:: SUPPLIED ENTRIES ::
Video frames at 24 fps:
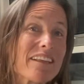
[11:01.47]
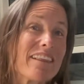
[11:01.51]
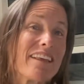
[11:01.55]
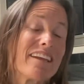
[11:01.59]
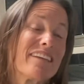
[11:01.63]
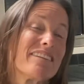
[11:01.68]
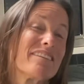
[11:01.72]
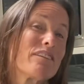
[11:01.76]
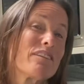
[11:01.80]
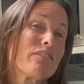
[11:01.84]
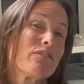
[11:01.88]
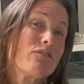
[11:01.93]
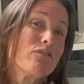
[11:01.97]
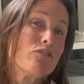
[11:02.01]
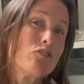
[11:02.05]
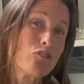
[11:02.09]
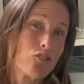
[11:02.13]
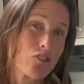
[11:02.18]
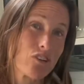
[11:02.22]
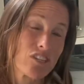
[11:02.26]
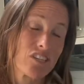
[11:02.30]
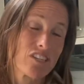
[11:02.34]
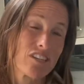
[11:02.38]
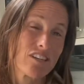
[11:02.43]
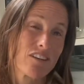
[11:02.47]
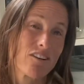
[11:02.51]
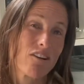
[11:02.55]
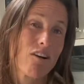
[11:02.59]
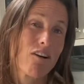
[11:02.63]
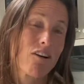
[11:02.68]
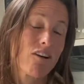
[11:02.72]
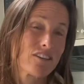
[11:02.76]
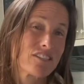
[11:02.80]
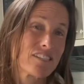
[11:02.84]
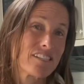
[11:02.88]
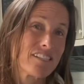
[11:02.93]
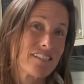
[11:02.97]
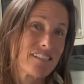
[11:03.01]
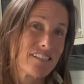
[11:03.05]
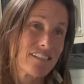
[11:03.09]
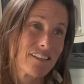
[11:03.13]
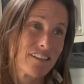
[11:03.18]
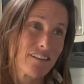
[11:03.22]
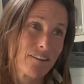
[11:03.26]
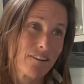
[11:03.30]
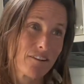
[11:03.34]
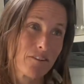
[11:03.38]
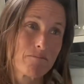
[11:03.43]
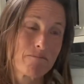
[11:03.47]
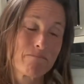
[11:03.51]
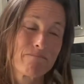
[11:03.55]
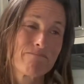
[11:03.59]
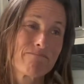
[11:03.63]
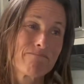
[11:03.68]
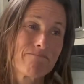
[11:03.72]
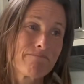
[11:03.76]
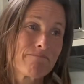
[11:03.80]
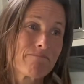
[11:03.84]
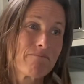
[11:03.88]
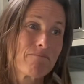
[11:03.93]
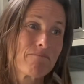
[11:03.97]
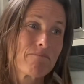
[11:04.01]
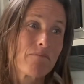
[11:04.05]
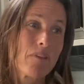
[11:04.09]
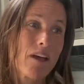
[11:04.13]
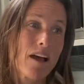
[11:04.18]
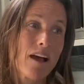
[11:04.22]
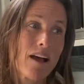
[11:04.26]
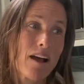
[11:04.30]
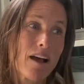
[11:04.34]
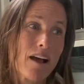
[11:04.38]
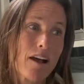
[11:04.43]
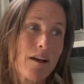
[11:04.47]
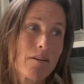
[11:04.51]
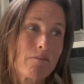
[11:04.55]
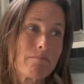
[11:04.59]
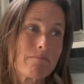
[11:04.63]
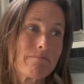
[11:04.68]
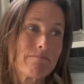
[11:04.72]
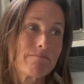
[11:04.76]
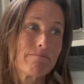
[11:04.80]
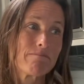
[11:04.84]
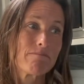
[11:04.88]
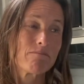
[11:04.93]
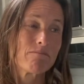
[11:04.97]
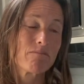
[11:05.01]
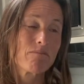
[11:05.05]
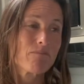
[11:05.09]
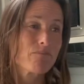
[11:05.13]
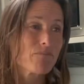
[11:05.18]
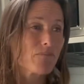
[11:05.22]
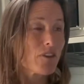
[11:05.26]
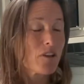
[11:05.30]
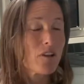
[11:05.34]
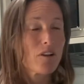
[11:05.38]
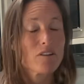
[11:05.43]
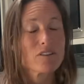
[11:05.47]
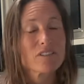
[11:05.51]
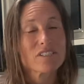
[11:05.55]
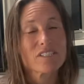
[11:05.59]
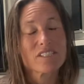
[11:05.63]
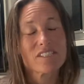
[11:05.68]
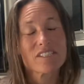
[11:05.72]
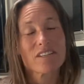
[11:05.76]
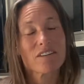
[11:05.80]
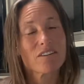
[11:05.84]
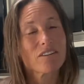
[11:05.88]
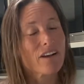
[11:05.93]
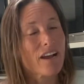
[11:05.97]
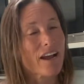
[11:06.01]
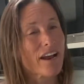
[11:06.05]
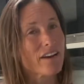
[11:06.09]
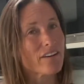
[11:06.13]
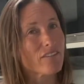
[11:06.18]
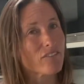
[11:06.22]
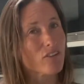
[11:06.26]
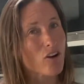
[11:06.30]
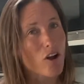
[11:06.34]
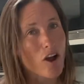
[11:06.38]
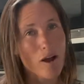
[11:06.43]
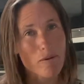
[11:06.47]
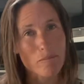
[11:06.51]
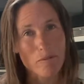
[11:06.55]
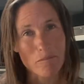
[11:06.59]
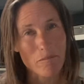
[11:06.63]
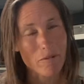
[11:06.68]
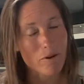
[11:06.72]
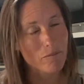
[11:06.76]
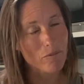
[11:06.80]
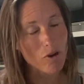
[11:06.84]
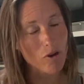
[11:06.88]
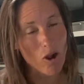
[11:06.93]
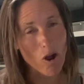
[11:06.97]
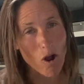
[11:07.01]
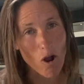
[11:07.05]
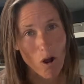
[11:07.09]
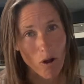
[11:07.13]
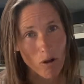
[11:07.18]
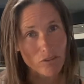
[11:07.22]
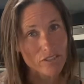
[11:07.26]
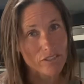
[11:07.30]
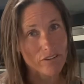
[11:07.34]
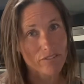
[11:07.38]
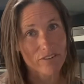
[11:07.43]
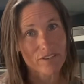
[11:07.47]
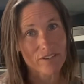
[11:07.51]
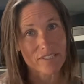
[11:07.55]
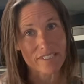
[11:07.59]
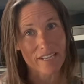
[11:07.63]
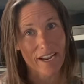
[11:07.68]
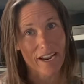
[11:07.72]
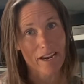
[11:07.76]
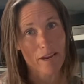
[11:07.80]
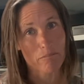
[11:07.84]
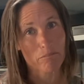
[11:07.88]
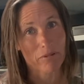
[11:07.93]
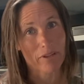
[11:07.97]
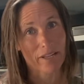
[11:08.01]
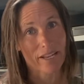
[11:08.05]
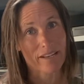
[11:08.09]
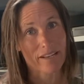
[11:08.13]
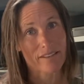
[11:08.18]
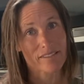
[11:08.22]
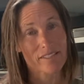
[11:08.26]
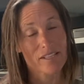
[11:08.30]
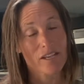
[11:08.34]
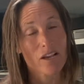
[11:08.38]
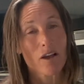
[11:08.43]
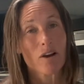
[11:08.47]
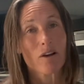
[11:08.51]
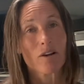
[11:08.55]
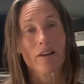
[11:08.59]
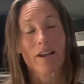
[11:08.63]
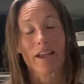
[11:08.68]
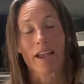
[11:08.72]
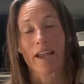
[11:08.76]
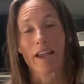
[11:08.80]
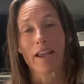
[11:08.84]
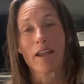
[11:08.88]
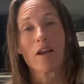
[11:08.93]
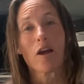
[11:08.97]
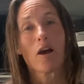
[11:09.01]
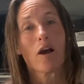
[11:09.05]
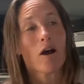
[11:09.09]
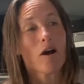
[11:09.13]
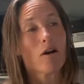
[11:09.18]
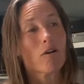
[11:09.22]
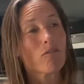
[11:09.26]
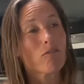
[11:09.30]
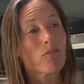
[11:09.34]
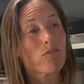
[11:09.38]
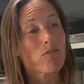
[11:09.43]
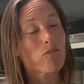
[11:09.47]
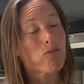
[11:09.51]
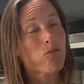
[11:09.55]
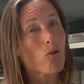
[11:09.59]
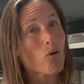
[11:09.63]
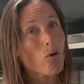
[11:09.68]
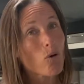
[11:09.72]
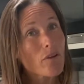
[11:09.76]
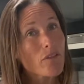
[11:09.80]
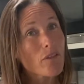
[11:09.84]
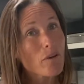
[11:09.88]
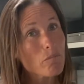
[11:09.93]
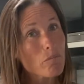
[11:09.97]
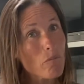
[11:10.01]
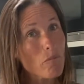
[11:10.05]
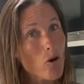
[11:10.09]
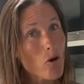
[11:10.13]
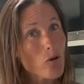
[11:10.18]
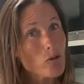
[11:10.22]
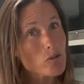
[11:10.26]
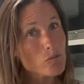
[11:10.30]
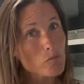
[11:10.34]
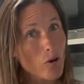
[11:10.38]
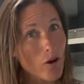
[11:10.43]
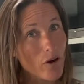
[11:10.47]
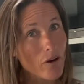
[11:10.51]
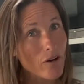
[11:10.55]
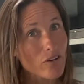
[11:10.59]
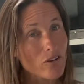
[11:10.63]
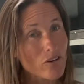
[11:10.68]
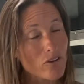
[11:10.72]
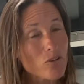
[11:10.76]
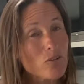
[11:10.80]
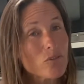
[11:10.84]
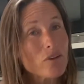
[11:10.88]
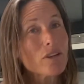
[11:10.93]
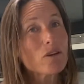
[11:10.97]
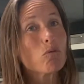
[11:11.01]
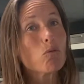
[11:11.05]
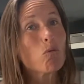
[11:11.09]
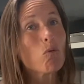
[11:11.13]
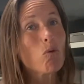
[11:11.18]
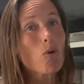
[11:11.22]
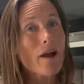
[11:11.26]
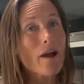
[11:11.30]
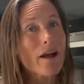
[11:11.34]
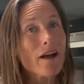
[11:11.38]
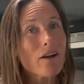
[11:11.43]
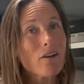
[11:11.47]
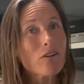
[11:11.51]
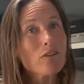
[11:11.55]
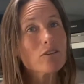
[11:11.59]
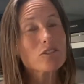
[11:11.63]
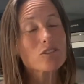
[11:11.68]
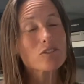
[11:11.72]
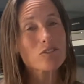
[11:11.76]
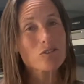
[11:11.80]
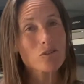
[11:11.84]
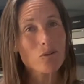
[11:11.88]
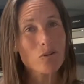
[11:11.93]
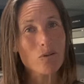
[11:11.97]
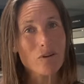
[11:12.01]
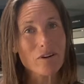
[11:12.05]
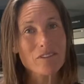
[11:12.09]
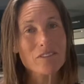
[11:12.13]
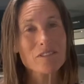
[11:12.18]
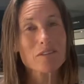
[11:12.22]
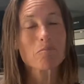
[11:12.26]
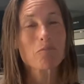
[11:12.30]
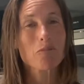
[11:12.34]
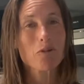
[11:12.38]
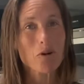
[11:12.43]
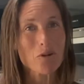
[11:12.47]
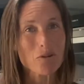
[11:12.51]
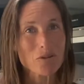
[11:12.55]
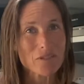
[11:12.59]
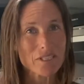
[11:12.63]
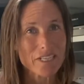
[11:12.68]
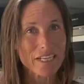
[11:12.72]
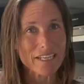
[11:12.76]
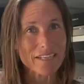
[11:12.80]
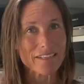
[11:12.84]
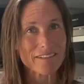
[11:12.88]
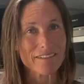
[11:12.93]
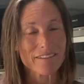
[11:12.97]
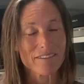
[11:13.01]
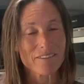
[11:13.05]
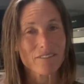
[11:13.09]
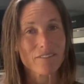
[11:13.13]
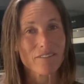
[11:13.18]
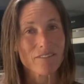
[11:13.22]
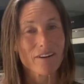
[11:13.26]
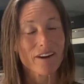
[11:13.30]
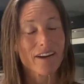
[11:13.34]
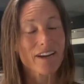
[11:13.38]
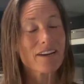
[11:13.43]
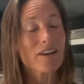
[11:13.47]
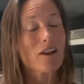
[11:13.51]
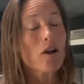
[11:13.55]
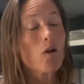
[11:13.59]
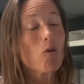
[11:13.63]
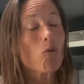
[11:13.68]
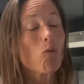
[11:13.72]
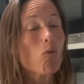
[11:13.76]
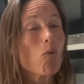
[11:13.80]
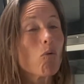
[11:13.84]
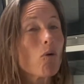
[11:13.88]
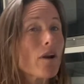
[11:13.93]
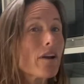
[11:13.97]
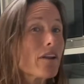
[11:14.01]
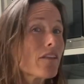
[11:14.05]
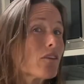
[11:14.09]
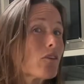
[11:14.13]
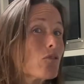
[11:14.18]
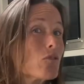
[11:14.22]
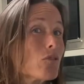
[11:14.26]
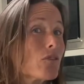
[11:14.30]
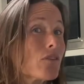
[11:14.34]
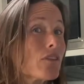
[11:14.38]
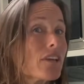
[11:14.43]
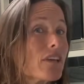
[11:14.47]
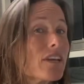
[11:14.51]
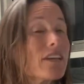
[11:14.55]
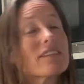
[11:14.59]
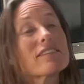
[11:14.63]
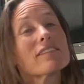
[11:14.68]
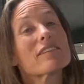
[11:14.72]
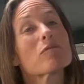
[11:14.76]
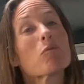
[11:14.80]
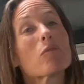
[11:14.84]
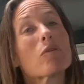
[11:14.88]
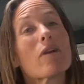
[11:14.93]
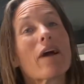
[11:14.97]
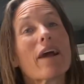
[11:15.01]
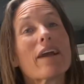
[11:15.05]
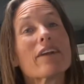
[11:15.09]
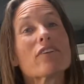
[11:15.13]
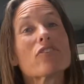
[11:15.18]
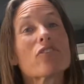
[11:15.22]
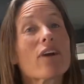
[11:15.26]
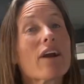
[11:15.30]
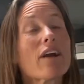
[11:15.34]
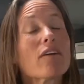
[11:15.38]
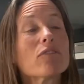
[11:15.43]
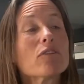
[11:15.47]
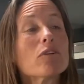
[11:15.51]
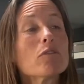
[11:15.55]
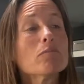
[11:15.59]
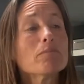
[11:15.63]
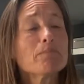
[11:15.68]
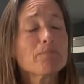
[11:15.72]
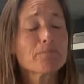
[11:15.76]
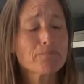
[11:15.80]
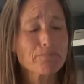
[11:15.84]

things of nutrition are still kind of common among all different diet plans. Okay? For the most part, you need well-sourced protein. Right? One of the cool things is when I travel,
:::
▶ _TASK REQUIREMENTS_: Could you reproduce every record above exactly, leaving out the pictures?

▶ _COMPLETED EXERCISE_:
Video frames at 24 fps:
[11:01.47]
[11:01.51]
[11:01.55]
[11:01.59]
[11:01.63]
[11:01.68]
[11:01.72]
[11:01.76]
[11:01.80]
[11:01.84]
[11:01.88]
[11:01.93]
[11:01.97]
[11:02.01]
[11:02.05]
[11:02.09]
[11:02.13]
[11:02.18]
[11:02.22]
[11:02.26]
[11:02.30]
[11:02.34]
[11:02.38]
[11:02.43]
[11:02.47]
[11:02.51]
[11:02.55]
[11:02.59]
[11:02.63]
[11:02.68]
[11:02.72]
[11:02.76]
[11:02.80]
[11:02.84]
[11:02.88]
[11:02.93]
[11:02.97]
[11:03.01]
[11:03.05]
[11:03.09]
[11:03.13]
[11:03.18]
[11:03.22]
[11:03.26]
[11:03.30]
[11:03.34]
[11:03.38]
[11:03.43]
[11:03.47]
[11:03.51]
[11:03.55]
[11:03.59]
[11:03.63]
[11:03.68]
[11:03.72]
[11:03.76]
[11:03.80]
[11:03.84]
[11:03.88]
[11:03.93]
[11:03.97]
[11:04.01]
[11:04.05]
[11:04.09]
[11:04.13]
[11:04.18]
[11:04.22]
[11:04.26]
[11:04.30]
[11:04.34]
[11:04.38]
[11:04.43]
[11:04.47]
[11:04.51]
[11:04.55]
[11:04.59]
[11:04.63]
[11:04.68]
[11:04.72]
[11:04.76]
[11:04.80]
[11:04.84]
[11:04.88]
[11:04.93]
[11:04.97]
[11:05.01]
[11:05.05]
[11:05.09]
[11:05.13]
[11:05.18]
[11:05.22]
[11:05.26]
[11:05.30]
[11:05.34]
[11:05.38]
[11:05.43]
[11:05.47]
[11:05.51]
[11:05.55]
[11:05.59]
[11:05.63]
[11:05.68]
[11:05.72]
[11:05.76]
[11:05.80]
[11:05.84]
[11:05.88]
[11:05.93]
[11:05.97]
[11:06.01]
[11:06.05]
[11:06.09]
[11:06.13]
[11:06.18]
[11:06.22]
[11:06.26]
[11:06.30]
[11:06.34]
[11:06.38]
[11:06.43]
[11:06.47]
[11:06.51]
[11:06.55]
[11:06.59]
[11:06.63]
[11:06.68]
[11:06.72]
[11:06.76]
[11:06.80]
[11:06.84]
[11:06.88]
[11:06.93]
[11:06.97]
[11:07.01]
[11:07.05]
[11:07.09]
[11:07.13]
[11:07.18]
[11:07.22]
[11:07.26]
[11:07.30]
[11:07.34]
[11:07.38]
[11:07.43]
[11:07.47]
[11:07.51]
[11:07.55]
[11:07.59]
[11:07.63]
[11:07.68]
[11:07.72]
[11:07.76]
[11:07.80]
[11:07.84]
[11:07.88]
[11:07.93]
[11:07.97]
[11:08.01]
[11:08.05]
[11:08.09]
[11:08.13]
[11:08.18]
[11:08.22]
[11:08.26]
[11:08.30]
[11:08.34]
[11:08.38]
[11:08.43]
[11:08.47]
[11:08.51]
[11:08.55]
[11:08.59]
[11:08.63]
[11:08.68]
[11:08.72]
[11:08.76]
[11:08.80]
[11:08.84]
[11:08.88]
[11:08.93]
[11:08.97]
[11:09.01]
[11:09.05]
[11:09.09]
[11:09.13]
[11:09.18]
[11:09.22]
[11:09.26]
[11:09.30]
[11:09.34]
[11:09.38]
[11:09.43]
[11:09.47]
[11:09.51]
[11:09.55]
[11:09.59]
[11:09.63]
[11:09.68]
[11:09.72]
[11:09.76]
[11:09.80]
[11:09.84]
[11:09.88]
[11:09.93]
[11:09.97]
[11:10.01]
[11:10.05]
[11:10.09]
[11:10.13]
[11:10.18]
[11:10.22]
[11:10.26]
[11:10.30]
[11:10.34]
[11:10.38]
[11:10.43]
[11:10.47]
[11:10.51]
[11:10.55]
[11:10.59]
[11:10.63]
[11:10.68]
[11:10.72]
[11:10.76]
[11:10.80]
[11:10.84]
[11:10.88]
[11:10.93]
[11:10.97]
[11:11.01]
[11:11.05]
[11:11.09]
[11:11.13]
[11:11.18]
[11:11.22]
[11:11.26]
[11:11.30]
[11:11.34]
[11:11.38]
[11:11.43]
[11:11.47]
[11:11.51]
[11:11.55]
[11:11.59]
[11:11.63]
[11:11.68]
[11:11.72]
[11:11.76]
[11:11.80]
[11:11.84]
[11:11.88]
[11:11.93]
[11:11.97]
[11:12.01]
[11:12.05]
[11:12.09]
[11:12.13]
[11:12.18]
[11:12.22]
[11:12.26]
[11:12.30]
[11:12.34]
[11:12.38]
[11:12.43]
[11:12.47]
[11:12.51]
[11:12.55]
[11:12.59]
[11:12.63]
[11:12.68]
[11:12.72]
[11:12.76]
[11:12.80]
[11:12.84]
[11:12.88]
[11:12.93]
[11:12.97]
[11:13.01]
[11:13.05]
[11:13.09]
[11:13.13]
[11:13.18]
[11:13.22]
[11:13.26]
[11:13.30]
[11:13.34]
[11:13.38]
[11:13.43]
[11:13.47]
[11:13.51]
[11:13.55]
[11:13.59]
[11:13.63]
[11:13.68]
[11:13.72]
[11:13.76]
[11:13.80]
[11:13.84]
[11:13.88]
[11:13.93]
[11:13.97]
[11:14.01]
[11:14.05]
[11:14.09]
[11:14.13]
[11:14.18]
[11:14.22]
[11:14.26]
[11:14.30]
[11:14.34]
[11:14.38]
[11:14.43]
[11:14.47]
[11:14.51]
[11:14.55]
[11:14.59]
[11:14.63]
[11:14.68]
[11:14.72]
[11:14.76]
[11:14.80]
[11:14.84]
[11:14.88]
[11:14.93]
[11:14.97]
[11:15.01]
[11:15.05]
[11:15.09]
[11:15.13]
[11:15.18]
[11:15.22]
[11:15.26]
[11:15.30]
[11:15.34]
[11:15.38]
[11:15.43]
[11:15.47]
[11:15.51]
[11:15.55]
[11:15.59]
[11:15.63]
[11:15.68]
[11:15.72]
[11:15.76]
[11:15.80]
[11:15.84]

things of nutrition are still kind of common among all different diet plans. Okay? For the most part, you need well-sourced protein. Right? One of the cool things is when I travel,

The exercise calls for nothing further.